ABOUT THIS EXERCISE: Copying rule for the data below: pictures stay out, and only the lines from the one with "[00:01:38.00]" down to the one with "[00:01:40.45]", inclusive, are repeated exactly.

BEGIN THE DATA

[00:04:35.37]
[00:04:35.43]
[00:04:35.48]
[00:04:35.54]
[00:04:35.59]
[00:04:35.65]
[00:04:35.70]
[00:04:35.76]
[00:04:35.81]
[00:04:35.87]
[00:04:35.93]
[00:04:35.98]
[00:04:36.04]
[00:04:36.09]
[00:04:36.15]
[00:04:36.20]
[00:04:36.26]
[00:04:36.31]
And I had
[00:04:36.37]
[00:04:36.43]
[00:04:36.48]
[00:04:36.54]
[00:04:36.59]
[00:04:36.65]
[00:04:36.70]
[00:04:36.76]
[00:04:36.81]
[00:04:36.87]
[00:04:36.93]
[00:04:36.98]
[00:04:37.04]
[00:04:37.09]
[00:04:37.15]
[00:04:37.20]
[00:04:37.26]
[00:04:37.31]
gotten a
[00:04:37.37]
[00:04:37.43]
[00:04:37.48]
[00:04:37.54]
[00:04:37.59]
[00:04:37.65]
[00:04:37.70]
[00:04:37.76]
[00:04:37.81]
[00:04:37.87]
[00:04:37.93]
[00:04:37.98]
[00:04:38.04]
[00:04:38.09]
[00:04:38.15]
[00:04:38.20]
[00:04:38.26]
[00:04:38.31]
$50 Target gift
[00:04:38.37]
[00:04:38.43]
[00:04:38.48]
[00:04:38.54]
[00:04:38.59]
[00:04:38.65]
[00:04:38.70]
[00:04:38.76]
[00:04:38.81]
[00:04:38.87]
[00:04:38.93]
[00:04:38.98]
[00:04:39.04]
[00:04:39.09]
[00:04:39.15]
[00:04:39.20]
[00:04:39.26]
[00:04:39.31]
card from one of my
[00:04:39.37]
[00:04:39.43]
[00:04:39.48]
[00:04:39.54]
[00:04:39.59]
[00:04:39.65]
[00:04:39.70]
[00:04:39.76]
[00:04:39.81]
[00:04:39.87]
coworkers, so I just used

END THE DATA
BEGIN THE DATA

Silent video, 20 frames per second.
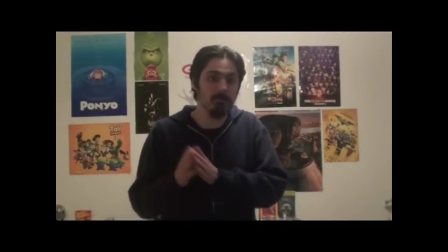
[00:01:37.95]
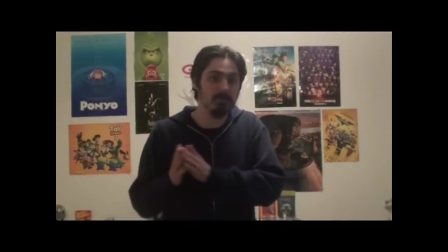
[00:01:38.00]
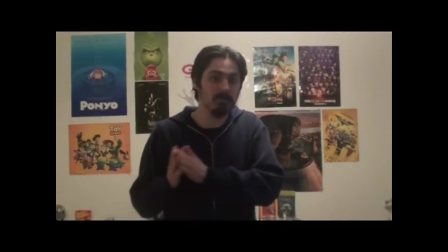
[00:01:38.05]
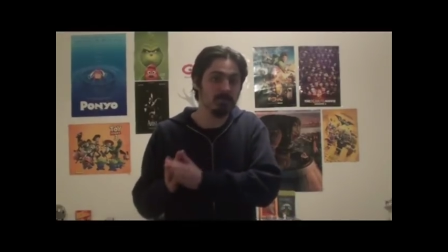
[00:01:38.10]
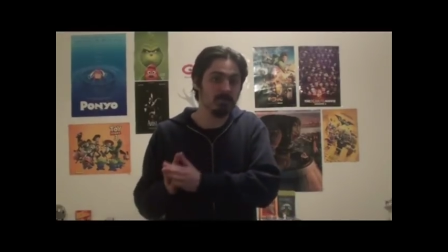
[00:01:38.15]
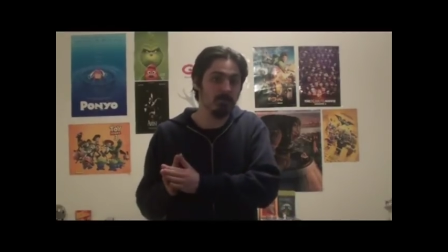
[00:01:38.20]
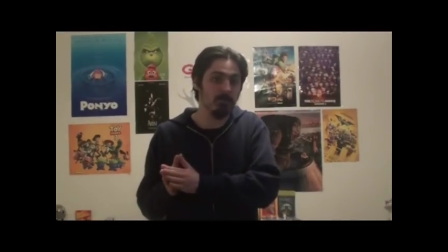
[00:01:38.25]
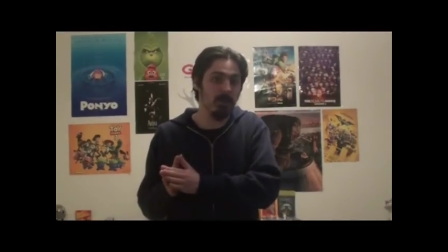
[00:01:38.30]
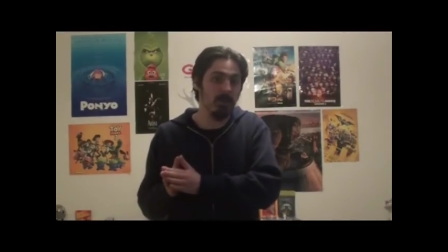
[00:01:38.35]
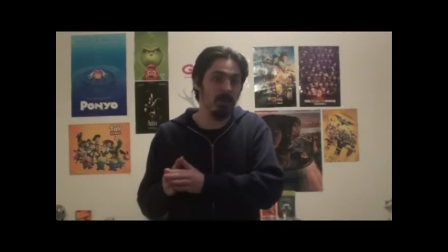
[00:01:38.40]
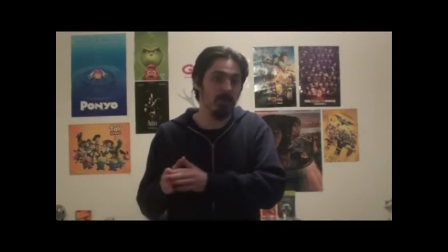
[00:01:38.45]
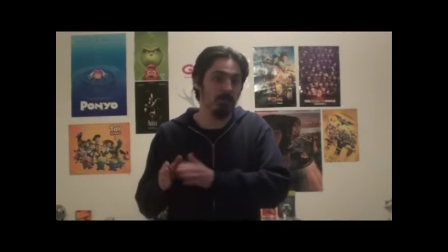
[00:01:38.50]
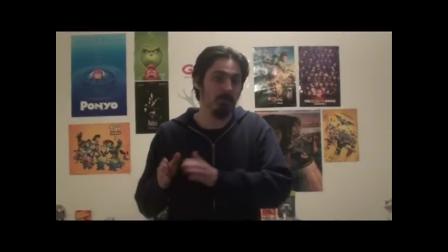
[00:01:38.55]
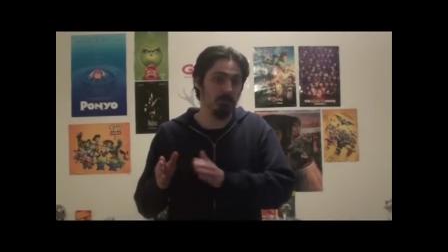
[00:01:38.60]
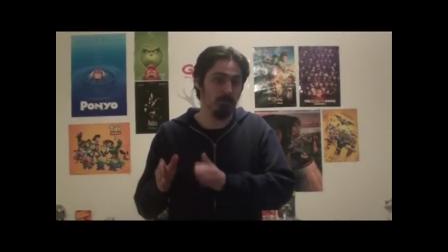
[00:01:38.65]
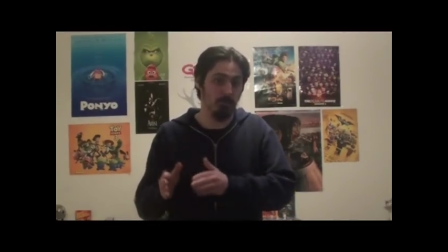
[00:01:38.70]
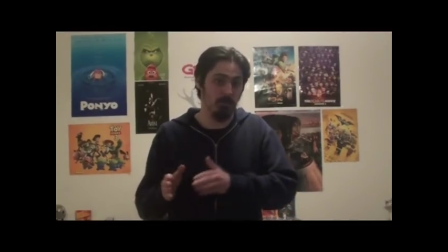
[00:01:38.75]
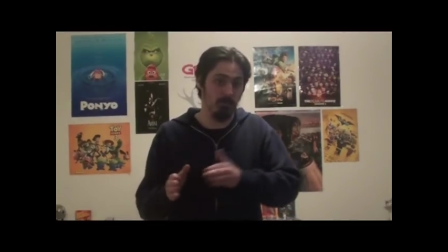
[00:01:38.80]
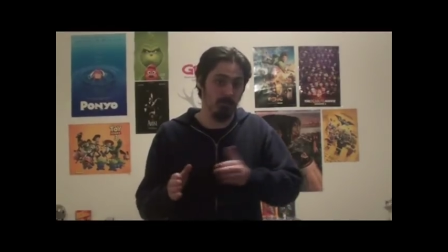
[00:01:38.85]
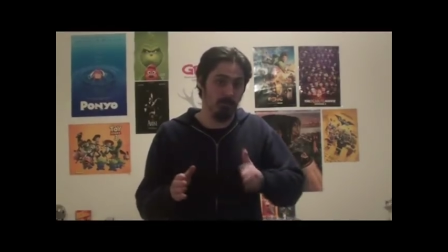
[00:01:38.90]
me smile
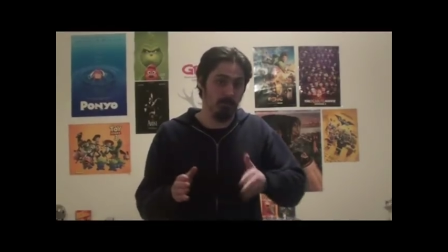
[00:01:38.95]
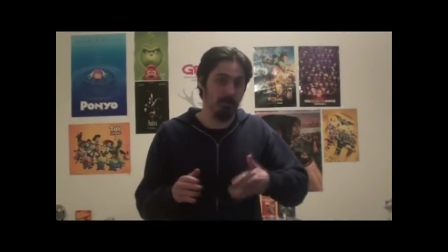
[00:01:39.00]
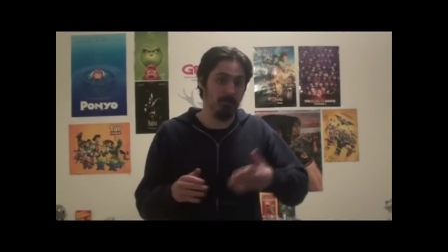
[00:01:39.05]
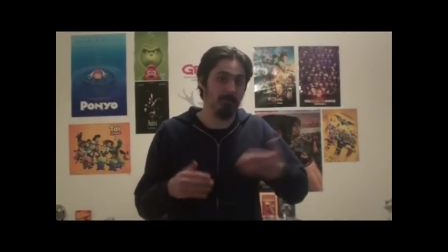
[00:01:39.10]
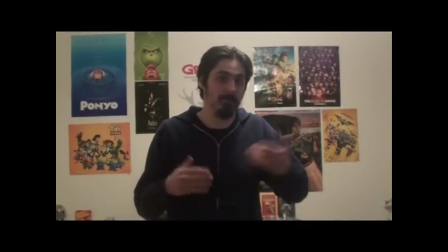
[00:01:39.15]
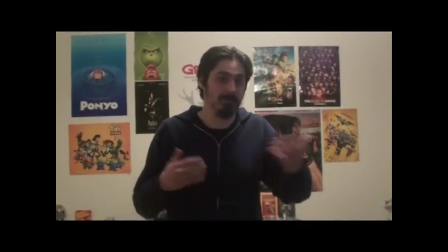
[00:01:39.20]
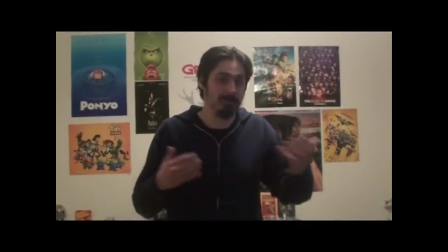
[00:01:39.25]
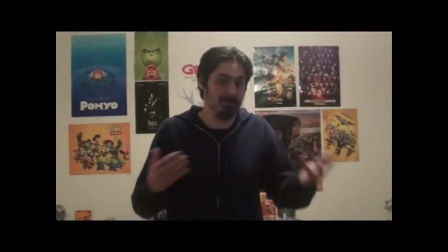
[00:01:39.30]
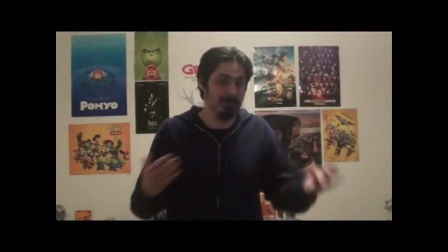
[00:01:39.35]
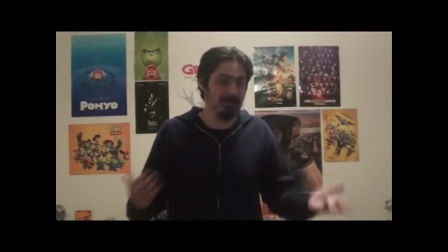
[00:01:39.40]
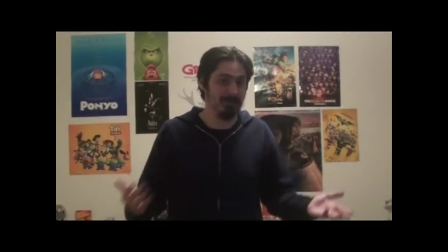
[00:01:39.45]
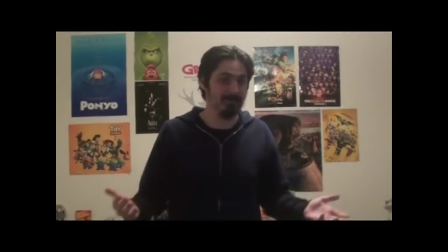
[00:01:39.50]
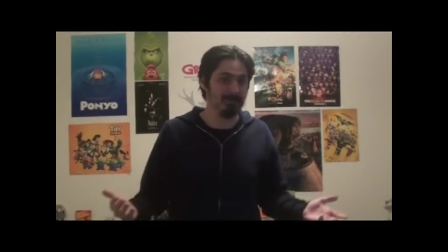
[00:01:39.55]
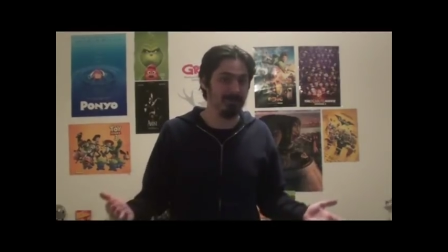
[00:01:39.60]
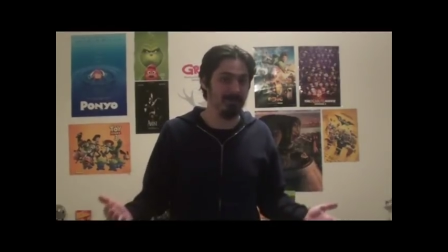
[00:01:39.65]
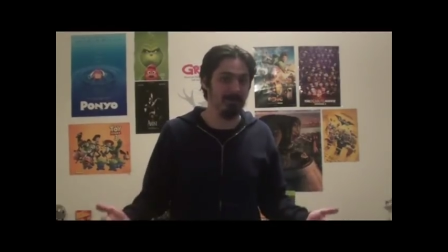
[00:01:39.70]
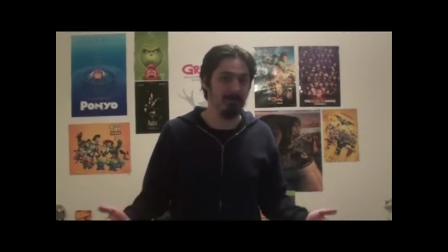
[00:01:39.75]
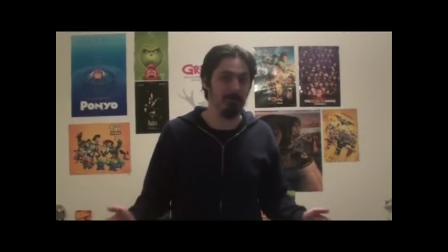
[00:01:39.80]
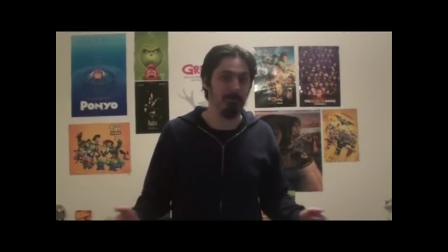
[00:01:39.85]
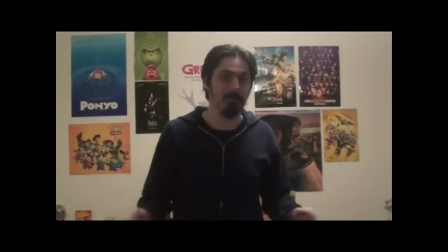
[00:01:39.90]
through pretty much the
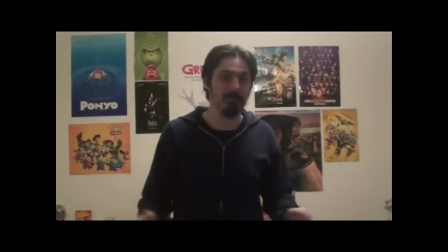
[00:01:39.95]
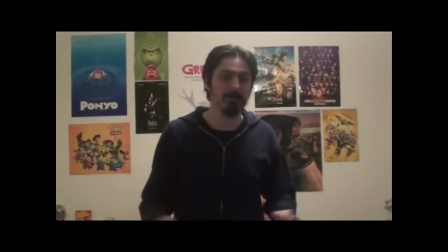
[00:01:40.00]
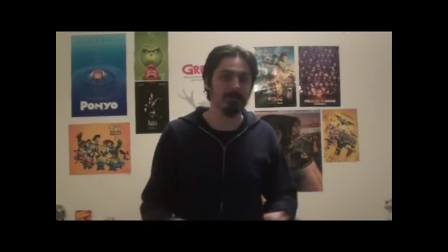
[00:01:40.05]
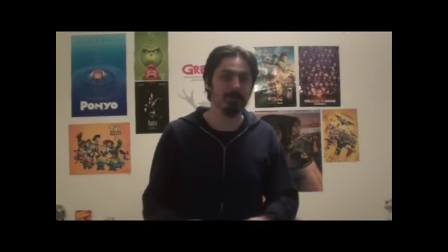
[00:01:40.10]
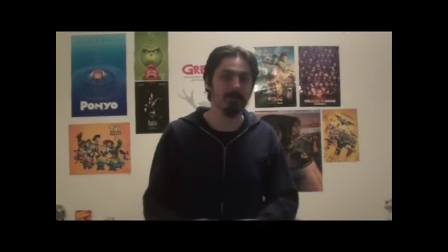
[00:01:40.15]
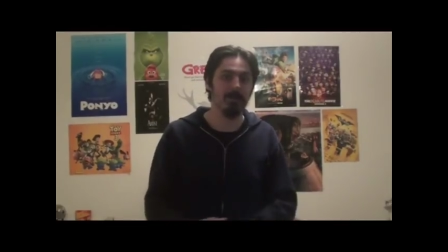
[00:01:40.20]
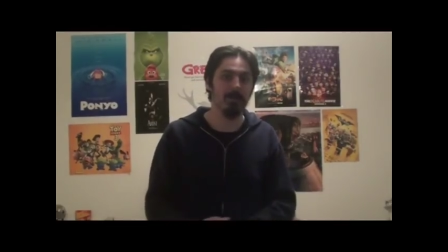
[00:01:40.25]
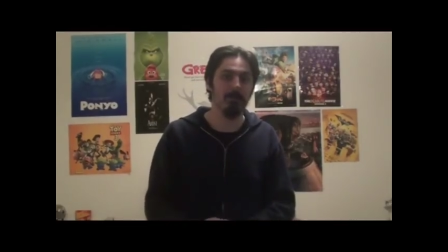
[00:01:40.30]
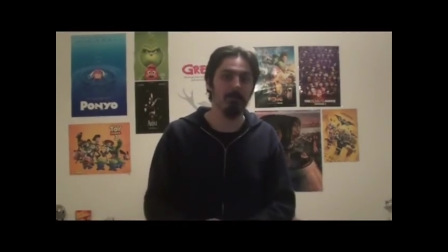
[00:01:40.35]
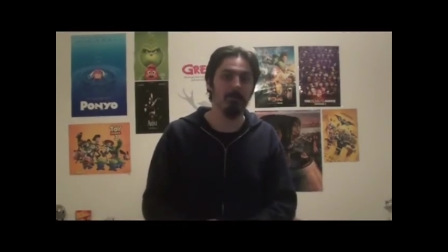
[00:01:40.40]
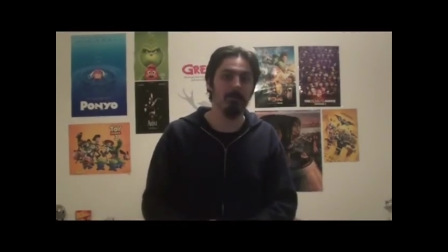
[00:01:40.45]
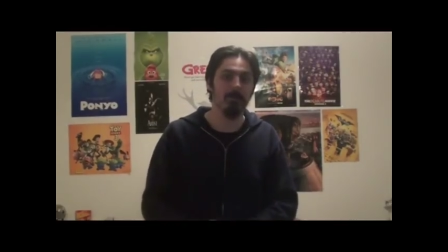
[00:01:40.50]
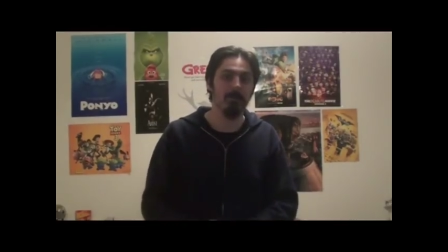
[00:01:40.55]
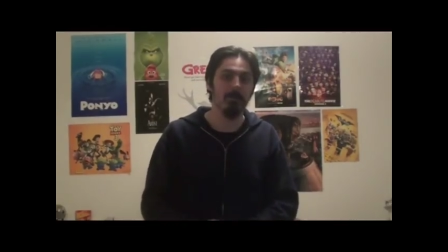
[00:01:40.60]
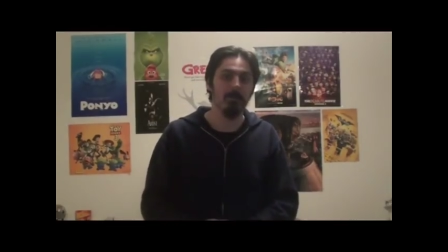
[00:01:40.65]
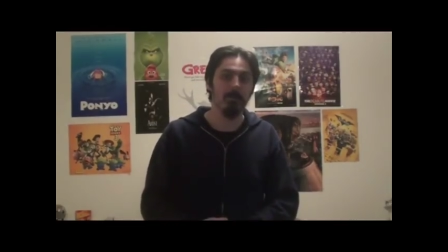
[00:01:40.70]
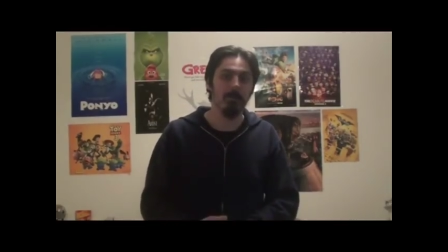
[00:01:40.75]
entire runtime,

END THE DATA
BEGIN THE DATA

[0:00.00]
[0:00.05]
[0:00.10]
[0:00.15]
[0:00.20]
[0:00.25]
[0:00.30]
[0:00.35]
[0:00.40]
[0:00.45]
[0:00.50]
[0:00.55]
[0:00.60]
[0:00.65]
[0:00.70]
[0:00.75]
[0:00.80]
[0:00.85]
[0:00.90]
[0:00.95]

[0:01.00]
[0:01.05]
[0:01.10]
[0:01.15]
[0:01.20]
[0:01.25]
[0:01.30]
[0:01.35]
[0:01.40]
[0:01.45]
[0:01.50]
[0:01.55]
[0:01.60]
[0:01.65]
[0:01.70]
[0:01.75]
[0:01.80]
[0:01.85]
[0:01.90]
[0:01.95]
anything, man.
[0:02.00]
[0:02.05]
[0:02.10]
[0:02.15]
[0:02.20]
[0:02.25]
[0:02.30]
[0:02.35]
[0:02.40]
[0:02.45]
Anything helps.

END THE DATA

REPLY TO THE EXERCISE:
[00:01:38.00]
[00:01:38.05]
[00:01:38.10]
[00:01:38.15]
[00:01:38.20]
[00:01:38.25]
[00:01:38.30]
[00:01:38.35]
[00:01:38.40]
[00:01:38.45]
[00:01:38.50]
[00:01:38.55]
[00:01:38.60]
[00:01:38.65]
[00:01:38.70]
[00:01:38.75]
[00:01:38.80]
[00:01:38.85]
[00:01:38.90]
me smile
[00:01:38.95]
[00:01:39.00]
[00:01:39.05]
[00:01:39.10]
[00:01:39.15]
[00:01:39.20]
[00:01:39.25]
[00:01:39.30]
[00:01:39.35]
[00:01:39.40]
[00:01:39.45]
[00:01:39.50]
[00:01:39.55]
[00:01:39.60]
[00:01:39.65]
[00:01:39.70]
[00:01:39.75]
[00:01:39.80]
[00:01:39.85]
[00:01:39.90]
through pretty much the
[00:01:39.95]
[00:01:40.00]
[00:01:40.05]
[00:01:40.10]
[00:01:40.15]
[00:01:40.20]
[00:01:40.25]
[00:01:40.30]
[00:01:40.35]
[00:01:40.40]
[00:01:40.45]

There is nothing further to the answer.